Effect of Material Inhomogeneity on Thermal Performance of a Rheocast Aluminum Heatsink for Electronics Cooling

The relation between microstructural inhomogeneity and thermal conductivity of a rheocast component manufactured from two different aluminum alloys was investigated. The formation of two different primary α-Al particles was observed and related to multistage solidification process during slurry preparation and die cavity filling process. The microstructural inhomogeneity of the component was quantified as the fraction of α1-Al particles in the primary Al phase. A high fraction of coarse solute-lean α1-Al particles in the primary Al phase caused a higher thermal conductivity of the component in the near-to-gate region. A variation in thermal conductivity through the rheocast component of 10% was discovered. The effect of an inhomogeneous temperature-dependent thermal conductivity on the thermal performance of a large rheocast heatsink for electronics cooling in an operation environment was studied by means of simulation. Design guidelines were developed to account for the thermal performance of heatsinks with inhomogeneous thermal conductivity, as caused by the rheocasting process. Under the modeling assumptions, the simulation results showed over 2.5% improvement in heatsink thermal resistance when the higher conductivity near-to-gate region was located at the top of the heatsink.

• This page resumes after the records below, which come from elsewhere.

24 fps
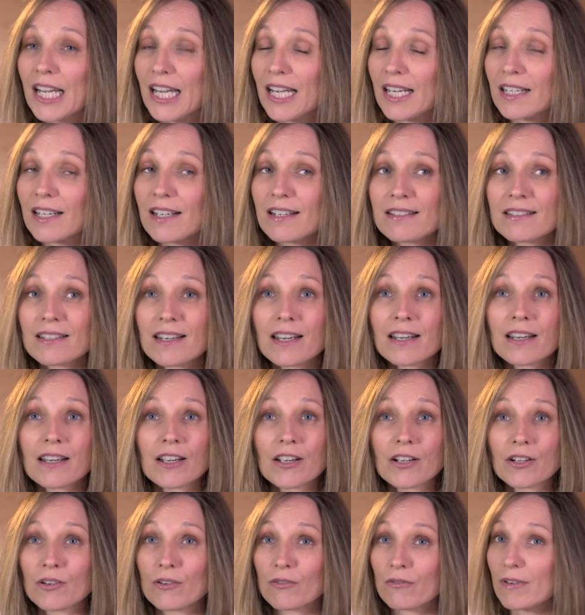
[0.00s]
And I say,
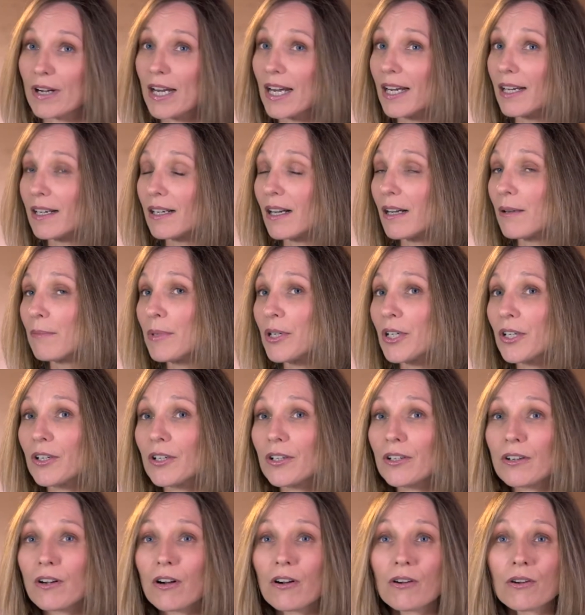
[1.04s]
"Great, I'm
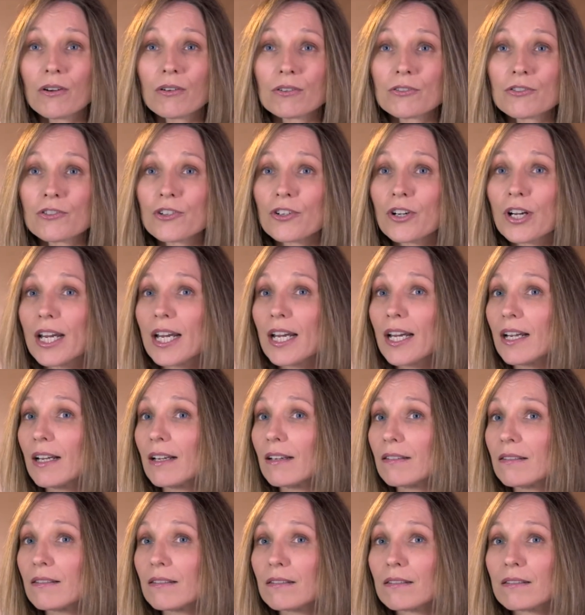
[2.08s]
here. I'll hold your
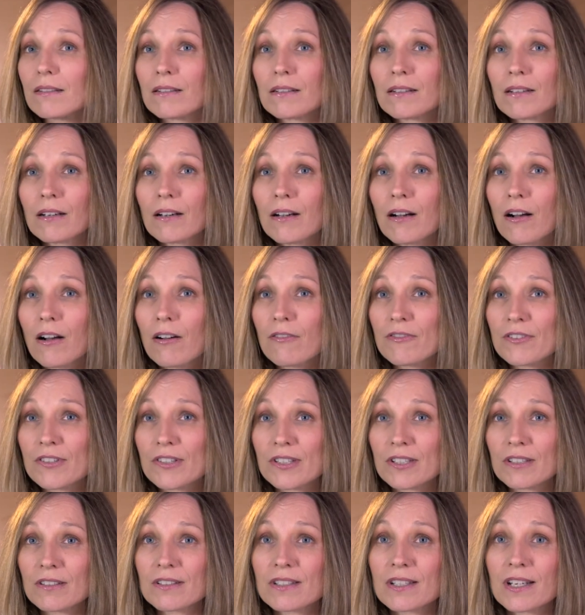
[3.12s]
hand. I'll
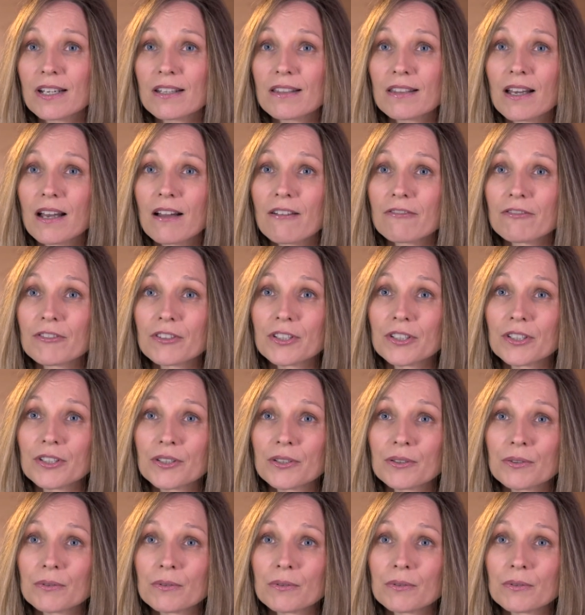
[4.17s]
facilitate that for you."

Assuming homogeneous thermo-physical properties in a rheocast heatsink may lead to greater than 3.5% error in the estimation of maximum thermal resistance of the heatsink. The variation in thermal conductivity within a large rheocast heatsink was found to be important for obtaining of a robust component design.

The Portevin-Le Châtelier Effect in a Rheocast Al-Si-Cu Alloy

The plastic instability phenomenon Portevin-Le Châtelier effect (PLC) was investigated in a Rheocast Al-Si-Cu alloy. The effect of strain rate under as-cast, solution treated and water quenched as well as artificially aged conditions was studied. Tensile tests were conducted at room temperature at different strain rates ranging from 10–5 to 10–1 (1/s). The nature and type of PLC effect were identified and analyzed. The results showed that the PLC effect changed with strain rate. Heat treatment of the material, widened the range of strain rates exhibiting PLC as well as changed the nature of the PLC effect.